Если это и подкоммунивание, то очень своеобразное, совсем не похожее на подкоммунивание Алексея Толстого, который иронически отзывался о Союзе писателей как о самом покойном учреждении в тревожное время и, по мнению Пришвина, метил на место Горького. Граф знал, что к чему, был по-хорошему нахален, беспринципен и бесцеремонен,[1052] а у честного и простодушного безо всякой иронии Пришвина голова шла кругом от скорости происходивших вокруг перемен: «Вчера Демьян мог издеваться над Крещением Руси, а поп, сказав за Крещение, летел на Соловки, сегодня Демьян летит вон из Кремля по воле вождей».
Но – продолжает мысль писатель: «Если бы Демьян, любя Россию, досрочно оценил значение Крещения Руси, то… и говорить нечего, что сделали бы с Бедным».
Такое положение дел Пришвина как лояльного гражданина своей страны и искреннего (безо всякой фиги в кармане) советского писателя невероятно возмущало: «В этом я усматриваю жалкое подневольное положение „пророка“, посвященного в призвание глаголом жечь сердца людей. Могу ли я, задетый лично, выступить против людей, отказавшихся от всего личного во имя будущего социалистической родины? Уязвленный лично, я не могу судить бескорыстно и оттого молчу и как литератор, и как гражданин».

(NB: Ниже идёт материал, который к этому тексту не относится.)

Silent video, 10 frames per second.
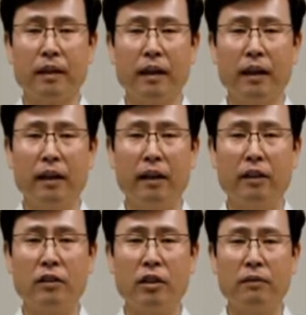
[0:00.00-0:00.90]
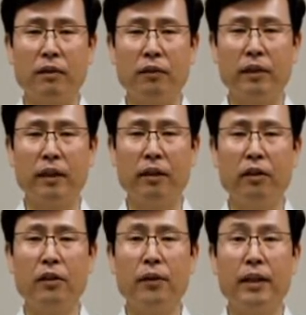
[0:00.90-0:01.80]
and energy is flowing all
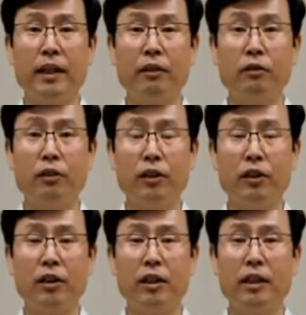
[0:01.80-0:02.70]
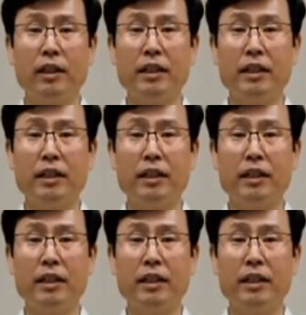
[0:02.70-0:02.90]
the way down to your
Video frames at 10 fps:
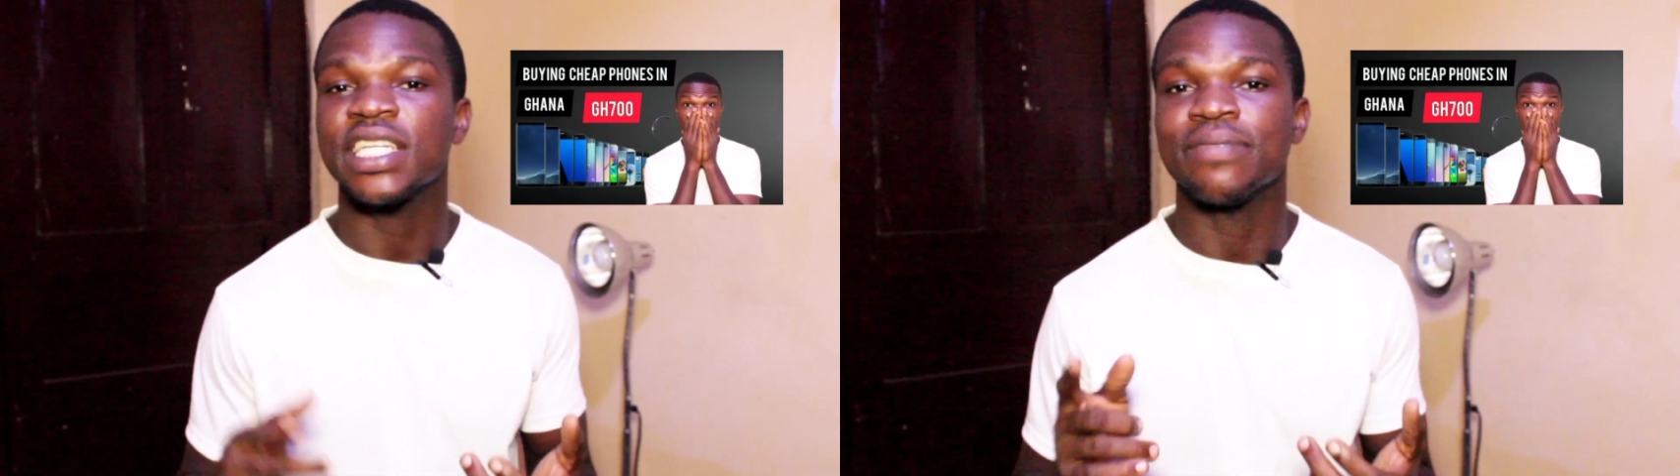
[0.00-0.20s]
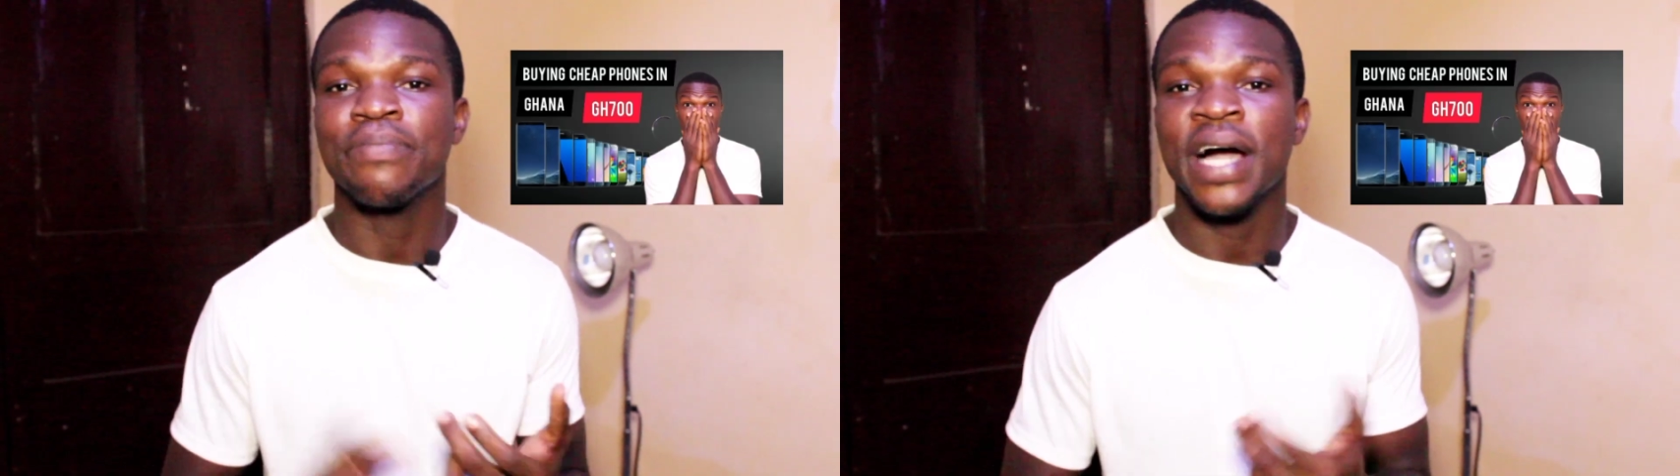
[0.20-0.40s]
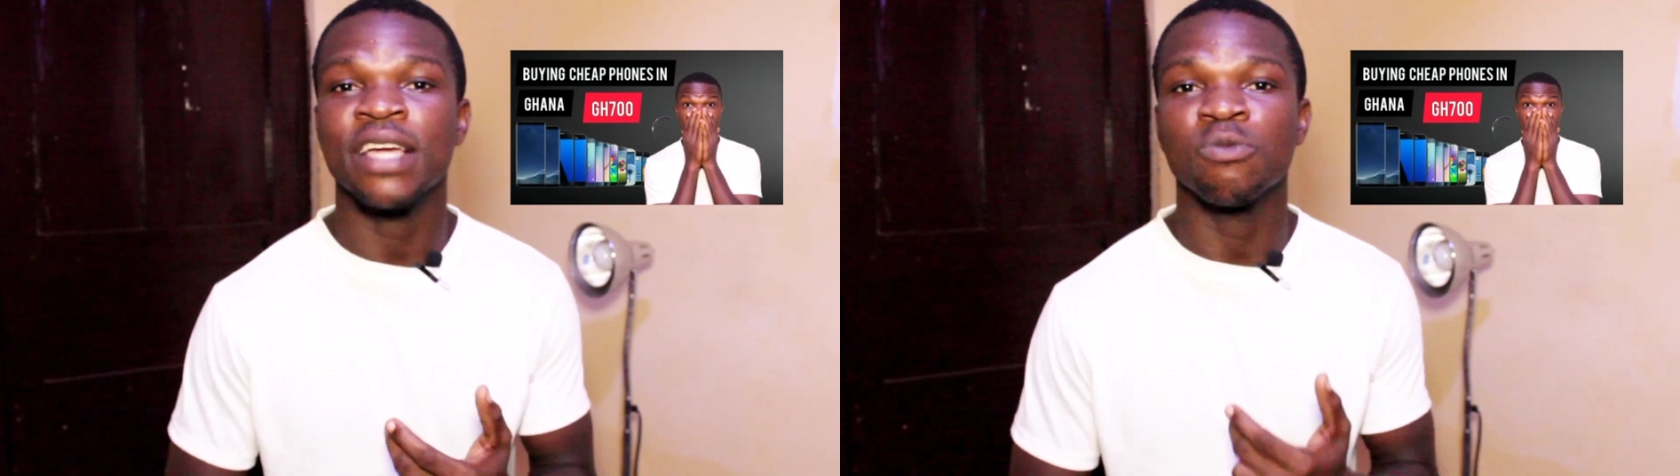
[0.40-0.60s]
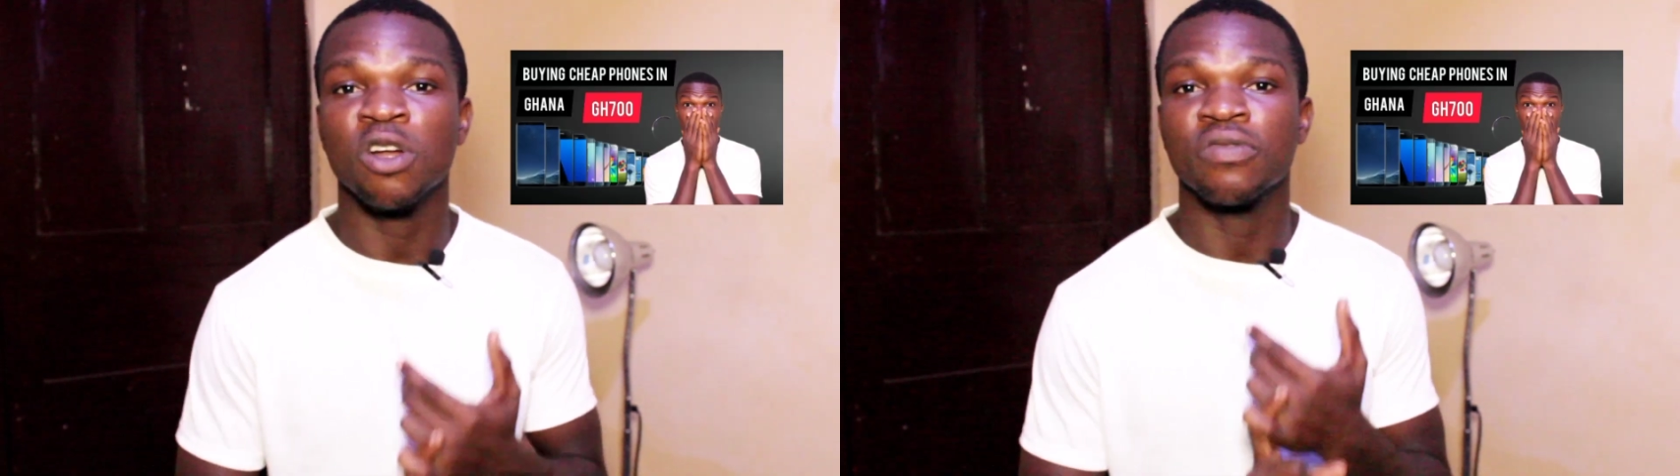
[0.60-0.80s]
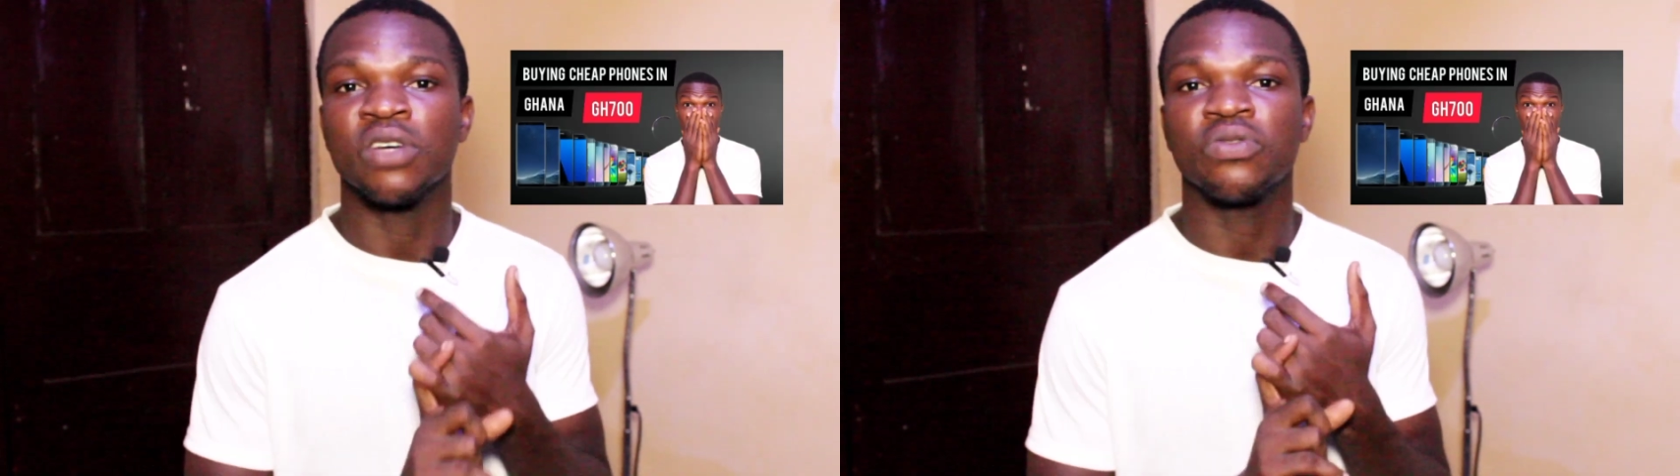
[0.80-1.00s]
in buying one
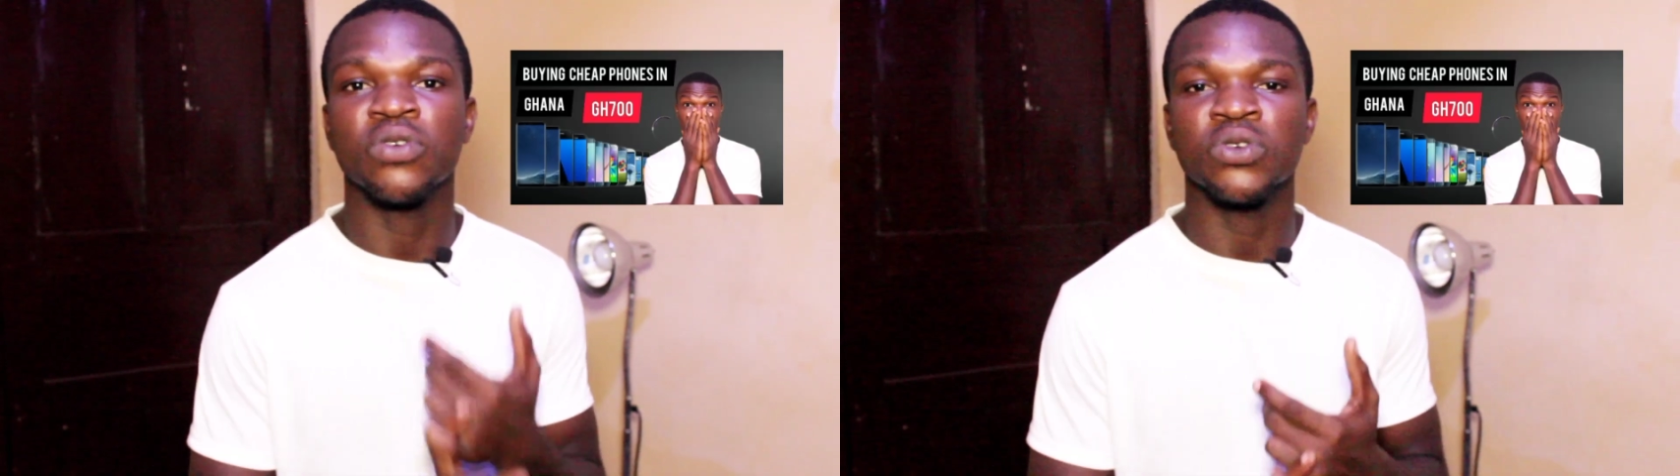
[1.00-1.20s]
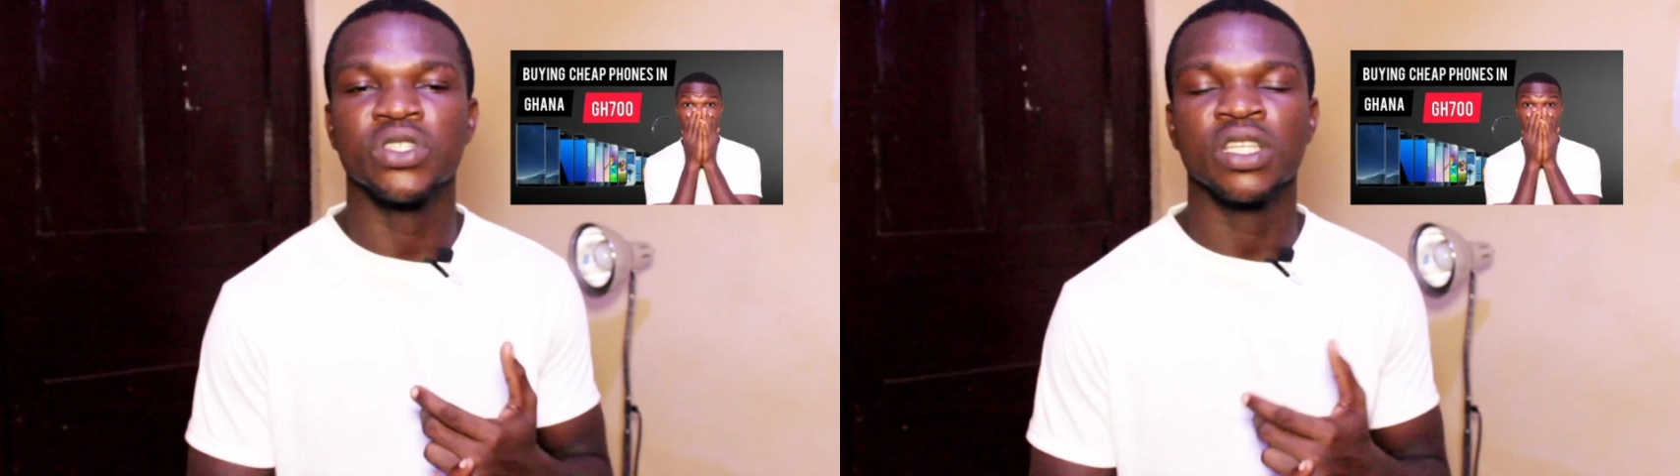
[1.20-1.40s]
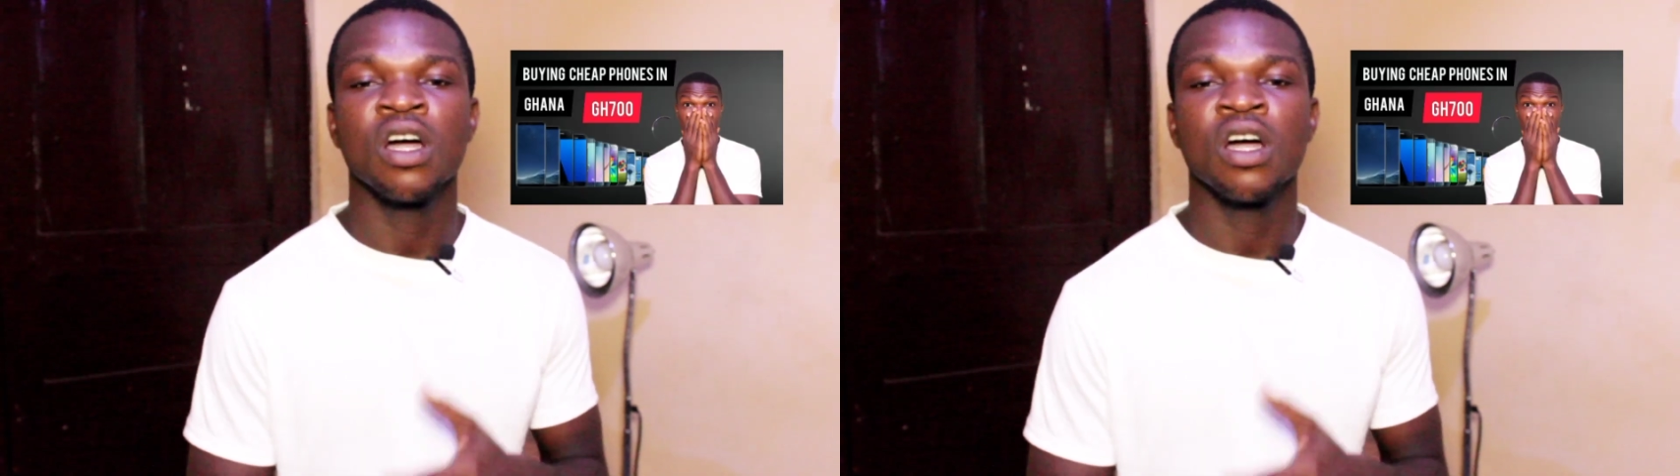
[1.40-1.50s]
of the phones,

Казалось бы, на этом можно было бы поставить точку и успокоиться, но сверлящая, изнуряющая мысль писателя шла дальше, глубже, рискованнее, и Пришвин находил объяснение и оправдание такому подъяремному существованию творца: «…Когда должен превратиться в часть механизма, особенно непривычный и свободолюбивый человек, то кажется скучно, стыдно, тягостно.
А когда дома одумаешься и представишь себе, что точно так ведь и вся страна, все сто десять миллионов, как один человек, организованы и могут по одному слову вождя вмиг стать под ружье, то всякое либеральное ерничество отпадает и начинаешь понимать в этом общественном явлении небывалое во всем мире во все времена».
Главное у Пришвина в 30-е годы – добросовестное желание понять, вместить в душу и в ум две правды: общую и частную правду личности и правду государства, каждая из которых была для него одинаково драгоценна, но по отдельности не выражала полноты. И как это ни парадоксально, но причина образовавшегося от этого соединения несчастья – не что иное, как злополучная засмысленность, в которой он кого только не обвинял, от которой всю жизнь куда только не убегал как черт от ладана – на Север и на юг, на Дальний Восток и в Берендеево царство, да так и не убежал.
Казалось бы, он личник, индивидуалист, ему всего дороже его «я», творческая свобода и т. д., но в то же время: «Если человек заявляет повсюду, что он при всяких обстоятельствах желает оставаться сам собой, то правительство не может положиться на него и считать его своим человеком: как положиться, если в решительный момент борьбы он откажется выступить, желая остаться самим собой?»